Despite the limited possibilities of recording alone at home, Ena Mori finds innovative ways to make use of whatever resources she has and taps into her desire to make game-changing music that reflects her current state of mind. “Talk! Talk!” builds on this creative insularity: an attempt for the indie pop star to listen to the voices inside of her head, and take advantage of the process to create something that she hasn’t done before, sonically and lyrically speaking. Ena Mori shares that the song was recorded over her mom’s little closet, which allows her to a be the person that she wants to be right at that exact moment. With help from producer Timothy Run, “Talk! Talk!” sounds like the work of someone stepping further into the experimental realm of pop music, completely committed to its craft without necessarily rejecting the escapist side of it.
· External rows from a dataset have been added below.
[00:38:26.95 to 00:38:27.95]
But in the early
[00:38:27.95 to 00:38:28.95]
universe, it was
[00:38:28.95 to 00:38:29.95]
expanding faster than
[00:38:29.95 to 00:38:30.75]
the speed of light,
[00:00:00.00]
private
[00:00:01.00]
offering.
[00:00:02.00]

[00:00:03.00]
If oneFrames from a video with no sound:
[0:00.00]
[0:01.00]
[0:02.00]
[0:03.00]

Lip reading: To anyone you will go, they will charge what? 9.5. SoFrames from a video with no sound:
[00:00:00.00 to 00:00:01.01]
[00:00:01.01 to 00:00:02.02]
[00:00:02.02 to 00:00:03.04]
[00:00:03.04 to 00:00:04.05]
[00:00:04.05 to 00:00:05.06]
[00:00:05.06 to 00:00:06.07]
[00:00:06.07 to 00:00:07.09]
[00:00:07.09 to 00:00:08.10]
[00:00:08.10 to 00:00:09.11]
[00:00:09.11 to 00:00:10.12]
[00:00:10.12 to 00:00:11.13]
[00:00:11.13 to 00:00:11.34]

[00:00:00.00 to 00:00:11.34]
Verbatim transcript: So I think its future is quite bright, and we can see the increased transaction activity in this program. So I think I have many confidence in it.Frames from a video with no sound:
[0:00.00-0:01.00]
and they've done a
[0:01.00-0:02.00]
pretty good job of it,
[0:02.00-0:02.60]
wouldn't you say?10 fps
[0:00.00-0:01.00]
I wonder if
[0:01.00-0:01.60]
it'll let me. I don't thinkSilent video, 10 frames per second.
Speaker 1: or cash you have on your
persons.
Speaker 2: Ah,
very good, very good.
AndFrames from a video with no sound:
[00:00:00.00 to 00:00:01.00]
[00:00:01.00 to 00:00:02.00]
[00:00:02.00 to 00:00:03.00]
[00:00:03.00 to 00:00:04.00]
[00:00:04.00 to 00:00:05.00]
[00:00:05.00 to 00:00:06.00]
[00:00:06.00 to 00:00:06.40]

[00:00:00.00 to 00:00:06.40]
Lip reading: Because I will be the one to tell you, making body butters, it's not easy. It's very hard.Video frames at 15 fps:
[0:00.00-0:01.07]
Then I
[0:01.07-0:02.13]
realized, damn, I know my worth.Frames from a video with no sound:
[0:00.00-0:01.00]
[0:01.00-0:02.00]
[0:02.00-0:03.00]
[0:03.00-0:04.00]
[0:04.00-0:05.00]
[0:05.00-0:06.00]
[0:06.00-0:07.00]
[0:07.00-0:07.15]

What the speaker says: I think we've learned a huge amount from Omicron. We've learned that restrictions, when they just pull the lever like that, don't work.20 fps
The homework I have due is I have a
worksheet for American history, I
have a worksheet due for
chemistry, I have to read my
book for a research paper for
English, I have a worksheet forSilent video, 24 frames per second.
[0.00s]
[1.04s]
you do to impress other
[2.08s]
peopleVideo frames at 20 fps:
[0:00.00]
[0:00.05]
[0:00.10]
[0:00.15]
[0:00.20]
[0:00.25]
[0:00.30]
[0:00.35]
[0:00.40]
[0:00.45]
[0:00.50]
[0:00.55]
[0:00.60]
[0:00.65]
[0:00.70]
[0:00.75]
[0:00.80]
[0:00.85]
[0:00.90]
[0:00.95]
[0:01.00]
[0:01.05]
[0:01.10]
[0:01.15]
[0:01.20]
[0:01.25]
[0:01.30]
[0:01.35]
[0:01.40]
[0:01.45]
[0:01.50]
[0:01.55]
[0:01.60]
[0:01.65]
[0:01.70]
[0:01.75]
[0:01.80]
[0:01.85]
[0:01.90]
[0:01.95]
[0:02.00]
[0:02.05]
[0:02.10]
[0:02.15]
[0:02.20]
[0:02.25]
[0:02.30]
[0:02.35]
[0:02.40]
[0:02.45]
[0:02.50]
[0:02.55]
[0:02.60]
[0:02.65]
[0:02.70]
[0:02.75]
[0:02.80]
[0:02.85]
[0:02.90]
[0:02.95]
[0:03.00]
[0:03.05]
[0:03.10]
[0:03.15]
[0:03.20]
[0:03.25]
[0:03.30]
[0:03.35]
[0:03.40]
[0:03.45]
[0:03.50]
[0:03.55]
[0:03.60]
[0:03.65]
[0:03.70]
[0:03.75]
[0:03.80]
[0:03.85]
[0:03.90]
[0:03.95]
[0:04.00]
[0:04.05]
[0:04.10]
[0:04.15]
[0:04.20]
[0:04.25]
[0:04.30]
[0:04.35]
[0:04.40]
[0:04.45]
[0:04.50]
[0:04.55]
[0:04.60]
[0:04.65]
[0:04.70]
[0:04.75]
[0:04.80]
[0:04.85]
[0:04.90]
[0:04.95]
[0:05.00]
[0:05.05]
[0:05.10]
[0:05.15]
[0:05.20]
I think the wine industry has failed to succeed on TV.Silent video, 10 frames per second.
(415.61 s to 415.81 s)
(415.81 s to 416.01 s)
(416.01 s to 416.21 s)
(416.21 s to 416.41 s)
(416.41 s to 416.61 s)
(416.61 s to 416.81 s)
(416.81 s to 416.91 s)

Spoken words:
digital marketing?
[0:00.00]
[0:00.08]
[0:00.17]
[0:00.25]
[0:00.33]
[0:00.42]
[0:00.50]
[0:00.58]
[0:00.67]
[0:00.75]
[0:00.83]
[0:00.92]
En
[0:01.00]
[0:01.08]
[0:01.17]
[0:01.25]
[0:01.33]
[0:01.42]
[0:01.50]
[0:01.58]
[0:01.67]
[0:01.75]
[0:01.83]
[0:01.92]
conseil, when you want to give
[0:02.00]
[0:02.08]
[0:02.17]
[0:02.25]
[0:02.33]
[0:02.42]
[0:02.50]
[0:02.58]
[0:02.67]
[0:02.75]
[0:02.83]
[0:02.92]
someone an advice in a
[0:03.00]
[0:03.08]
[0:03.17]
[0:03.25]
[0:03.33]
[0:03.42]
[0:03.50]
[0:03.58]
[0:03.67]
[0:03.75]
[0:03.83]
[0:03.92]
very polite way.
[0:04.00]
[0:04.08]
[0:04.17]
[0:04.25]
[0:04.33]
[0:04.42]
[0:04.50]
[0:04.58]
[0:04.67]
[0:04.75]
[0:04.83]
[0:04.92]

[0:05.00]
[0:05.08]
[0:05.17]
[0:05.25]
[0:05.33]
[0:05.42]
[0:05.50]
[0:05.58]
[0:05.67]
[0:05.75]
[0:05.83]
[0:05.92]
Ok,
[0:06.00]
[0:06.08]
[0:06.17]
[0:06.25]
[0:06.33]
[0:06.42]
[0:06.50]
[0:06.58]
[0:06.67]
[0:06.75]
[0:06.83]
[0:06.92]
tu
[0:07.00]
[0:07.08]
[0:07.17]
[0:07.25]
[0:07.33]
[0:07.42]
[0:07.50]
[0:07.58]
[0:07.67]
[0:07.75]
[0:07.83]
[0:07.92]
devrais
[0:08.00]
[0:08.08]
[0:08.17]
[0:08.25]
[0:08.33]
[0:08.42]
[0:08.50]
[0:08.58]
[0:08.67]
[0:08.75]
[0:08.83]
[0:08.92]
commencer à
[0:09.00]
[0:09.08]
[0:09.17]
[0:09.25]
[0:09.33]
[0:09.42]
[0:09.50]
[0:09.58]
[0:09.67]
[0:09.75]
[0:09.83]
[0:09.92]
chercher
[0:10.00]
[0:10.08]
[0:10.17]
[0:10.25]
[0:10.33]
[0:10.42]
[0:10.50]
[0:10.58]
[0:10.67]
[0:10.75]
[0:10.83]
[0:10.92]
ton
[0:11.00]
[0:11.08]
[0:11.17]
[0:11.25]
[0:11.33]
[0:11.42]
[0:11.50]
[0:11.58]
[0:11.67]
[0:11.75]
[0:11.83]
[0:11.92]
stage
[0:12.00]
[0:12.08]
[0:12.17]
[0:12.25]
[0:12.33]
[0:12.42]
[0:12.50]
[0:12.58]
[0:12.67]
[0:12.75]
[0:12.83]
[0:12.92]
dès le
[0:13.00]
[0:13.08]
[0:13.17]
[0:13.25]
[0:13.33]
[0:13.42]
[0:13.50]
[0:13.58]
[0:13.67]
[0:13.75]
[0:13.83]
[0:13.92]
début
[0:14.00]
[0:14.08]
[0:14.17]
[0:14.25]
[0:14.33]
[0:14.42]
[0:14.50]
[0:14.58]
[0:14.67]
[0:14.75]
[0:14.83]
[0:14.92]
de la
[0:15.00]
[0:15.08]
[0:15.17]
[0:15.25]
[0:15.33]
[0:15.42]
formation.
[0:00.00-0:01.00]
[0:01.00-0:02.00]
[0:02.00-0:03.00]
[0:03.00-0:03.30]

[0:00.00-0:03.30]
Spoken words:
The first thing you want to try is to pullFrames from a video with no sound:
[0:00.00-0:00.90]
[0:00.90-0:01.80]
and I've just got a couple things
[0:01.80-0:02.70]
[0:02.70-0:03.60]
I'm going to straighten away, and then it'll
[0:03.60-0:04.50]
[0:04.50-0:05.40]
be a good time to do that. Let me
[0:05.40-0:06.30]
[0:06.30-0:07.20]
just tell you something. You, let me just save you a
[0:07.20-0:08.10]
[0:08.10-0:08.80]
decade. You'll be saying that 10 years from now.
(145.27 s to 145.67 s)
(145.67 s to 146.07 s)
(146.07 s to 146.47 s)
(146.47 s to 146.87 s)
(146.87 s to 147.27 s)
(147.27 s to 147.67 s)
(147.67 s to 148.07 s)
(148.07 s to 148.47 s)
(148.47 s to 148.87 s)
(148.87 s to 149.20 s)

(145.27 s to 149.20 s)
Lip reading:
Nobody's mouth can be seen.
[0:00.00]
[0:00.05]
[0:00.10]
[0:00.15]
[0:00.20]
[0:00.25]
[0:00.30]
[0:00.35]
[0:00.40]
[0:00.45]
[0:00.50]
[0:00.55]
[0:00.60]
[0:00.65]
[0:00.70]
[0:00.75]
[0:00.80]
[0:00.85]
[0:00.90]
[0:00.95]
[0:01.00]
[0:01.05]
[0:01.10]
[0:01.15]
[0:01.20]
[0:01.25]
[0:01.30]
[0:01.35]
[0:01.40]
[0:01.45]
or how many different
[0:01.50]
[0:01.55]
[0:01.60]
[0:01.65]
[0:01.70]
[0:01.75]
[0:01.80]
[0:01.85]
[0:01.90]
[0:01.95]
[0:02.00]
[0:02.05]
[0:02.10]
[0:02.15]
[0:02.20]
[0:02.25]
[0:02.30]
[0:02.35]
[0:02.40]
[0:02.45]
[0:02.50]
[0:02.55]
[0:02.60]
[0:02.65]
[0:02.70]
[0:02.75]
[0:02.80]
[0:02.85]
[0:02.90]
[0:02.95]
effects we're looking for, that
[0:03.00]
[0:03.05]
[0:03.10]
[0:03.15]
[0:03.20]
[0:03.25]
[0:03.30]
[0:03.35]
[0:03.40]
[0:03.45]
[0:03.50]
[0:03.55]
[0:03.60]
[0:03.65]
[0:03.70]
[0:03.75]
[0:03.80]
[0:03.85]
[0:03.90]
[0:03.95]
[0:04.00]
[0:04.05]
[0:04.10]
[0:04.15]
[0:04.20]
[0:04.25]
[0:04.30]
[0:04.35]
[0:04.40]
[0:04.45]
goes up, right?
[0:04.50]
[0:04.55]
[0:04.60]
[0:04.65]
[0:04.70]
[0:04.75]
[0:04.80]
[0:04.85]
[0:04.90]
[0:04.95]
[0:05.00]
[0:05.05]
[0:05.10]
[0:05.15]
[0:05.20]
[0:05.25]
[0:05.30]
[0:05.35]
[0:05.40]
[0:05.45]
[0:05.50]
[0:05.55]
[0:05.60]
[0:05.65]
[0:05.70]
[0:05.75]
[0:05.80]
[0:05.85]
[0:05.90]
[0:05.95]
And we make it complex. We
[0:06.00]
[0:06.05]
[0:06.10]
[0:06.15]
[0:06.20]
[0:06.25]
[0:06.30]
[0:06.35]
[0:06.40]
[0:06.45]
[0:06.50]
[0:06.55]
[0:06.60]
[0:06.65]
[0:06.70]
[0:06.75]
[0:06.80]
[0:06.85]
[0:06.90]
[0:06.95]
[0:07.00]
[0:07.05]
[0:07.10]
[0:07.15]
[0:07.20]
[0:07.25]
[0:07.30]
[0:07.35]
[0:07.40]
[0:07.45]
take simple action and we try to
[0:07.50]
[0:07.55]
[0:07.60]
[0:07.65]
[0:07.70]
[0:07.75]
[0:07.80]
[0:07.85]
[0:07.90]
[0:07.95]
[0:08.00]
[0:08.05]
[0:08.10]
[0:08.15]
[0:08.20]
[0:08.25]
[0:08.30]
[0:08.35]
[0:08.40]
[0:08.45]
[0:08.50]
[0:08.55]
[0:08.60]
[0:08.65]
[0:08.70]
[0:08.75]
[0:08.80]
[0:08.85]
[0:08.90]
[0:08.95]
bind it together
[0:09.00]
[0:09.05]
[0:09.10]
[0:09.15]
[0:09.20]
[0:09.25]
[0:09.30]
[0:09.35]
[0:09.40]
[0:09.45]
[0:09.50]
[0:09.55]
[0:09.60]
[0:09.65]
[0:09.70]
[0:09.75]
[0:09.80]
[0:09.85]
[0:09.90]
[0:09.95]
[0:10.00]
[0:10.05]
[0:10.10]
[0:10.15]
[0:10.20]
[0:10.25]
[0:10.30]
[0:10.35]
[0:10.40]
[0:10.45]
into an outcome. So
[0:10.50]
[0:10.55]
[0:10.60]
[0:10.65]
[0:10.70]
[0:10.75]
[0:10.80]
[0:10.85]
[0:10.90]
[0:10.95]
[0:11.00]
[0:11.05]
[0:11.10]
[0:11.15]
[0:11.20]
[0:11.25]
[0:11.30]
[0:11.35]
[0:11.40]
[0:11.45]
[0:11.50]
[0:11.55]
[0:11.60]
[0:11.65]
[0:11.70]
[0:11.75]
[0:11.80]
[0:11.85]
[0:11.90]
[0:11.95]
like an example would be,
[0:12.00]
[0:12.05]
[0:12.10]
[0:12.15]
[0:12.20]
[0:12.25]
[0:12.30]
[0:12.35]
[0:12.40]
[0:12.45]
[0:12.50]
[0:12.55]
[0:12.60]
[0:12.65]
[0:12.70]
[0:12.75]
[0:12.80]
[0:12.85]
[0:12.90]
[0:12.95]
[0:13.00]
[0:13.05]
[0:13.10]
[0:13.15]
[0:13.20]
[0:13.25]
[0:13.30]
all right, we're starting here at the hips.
‘All That’ – Ylona Garcia (PH)

No, this isn’t a cover of Carly Rae Jepsen’s smooth, effervescent ‘80s ballad. For all its sparkly, post-pandemic vibe and empowering statement, “All That” marks Ylona Garcia’s transformation from a pop underdog to 88Rising’s next-gen star, confidently moving past the shitstorm that was 2020. As part of her conscious effort to turn disco revival into a modern jam that feels spiritually in tune with the distant future, Ylona’s “All That” expands her interest in telling stories about newfound independence, self-love, and resilience, completely unfiltered while demonstrating her capacity to balance commercial demands with her inherent sense of restraint.